Postby dognose » Thu Dec 17, 2020 6:09 am
Frank F. Braillard Commits Suicide at His Home in Brooklyn, N. Y.
Frank F. Braillard, who was for years connected with the leather department of Tiffany & Co., New York, and was later in the leather goods business for himself, selling to the fine retail jewelry trade, and who also traveled for a number of jewelry and leather goods houses in New York, committed suicide Saturday morning at the home of E. E. Miller, a gauger at the Custom House, at 1820 Church Ave., Flatbush. He left a note for the Millers, with whom he had had a room for several years, saying that he was ill and never expected to get well and wanted to die. Before that he had sent a note to Ward I. Flancher, Jr., a retail jeweler, at 772 Flatbush Ave., Brooklyn, telling him that if he came to the Miller house he would find him dead. Mr. Flancher got the note Saturday morning and hurried to the house to find Mr. Braillard dead on the bed in his room.
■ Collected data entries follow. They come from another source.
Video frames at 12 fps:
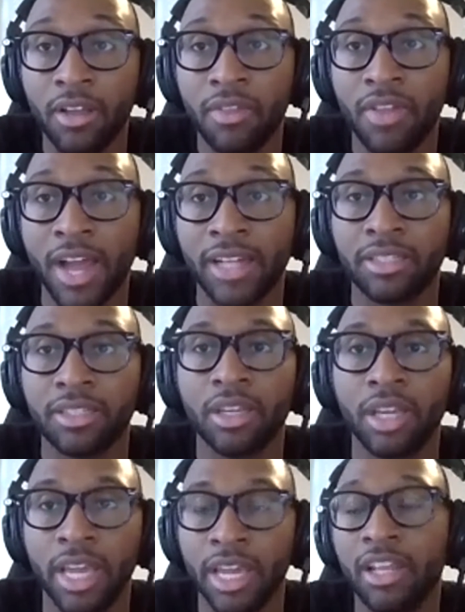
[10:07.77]
that's
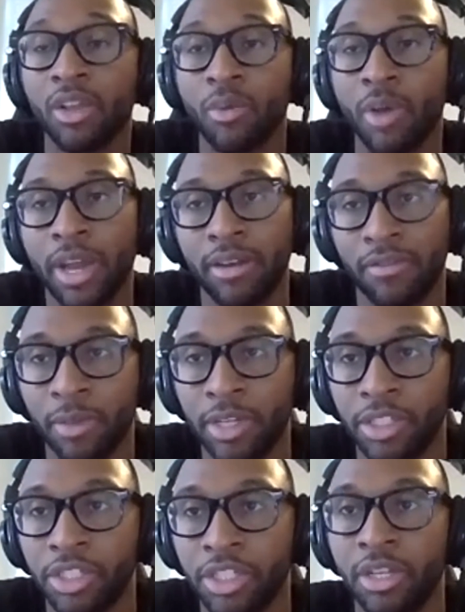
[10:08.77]
getting the right
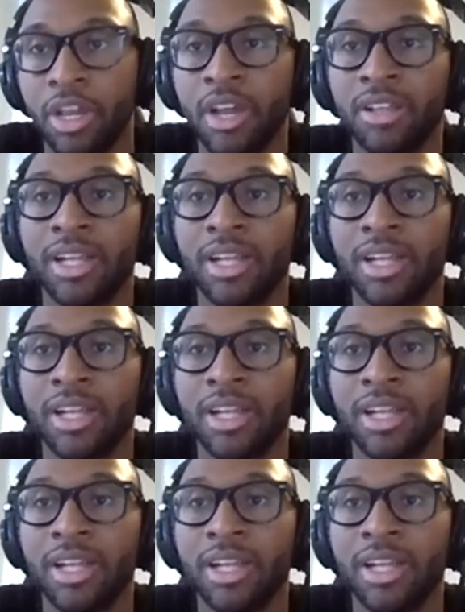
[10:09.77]
information,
Mr. Braillard had not been living with his wife for 10 years. She and a son live at 601 Cathedral Parkway. A daughter and another son also survive. It is said that Braillard had not been on good terms with his family for years.
He left an incoherent letter in which he tried to describe what he considered were his troubles, principally financial. He was a member of the Atlantic Lodge of Odd Fellows.
Source: The Jewelers' Circular - 20th September 1911
Trev.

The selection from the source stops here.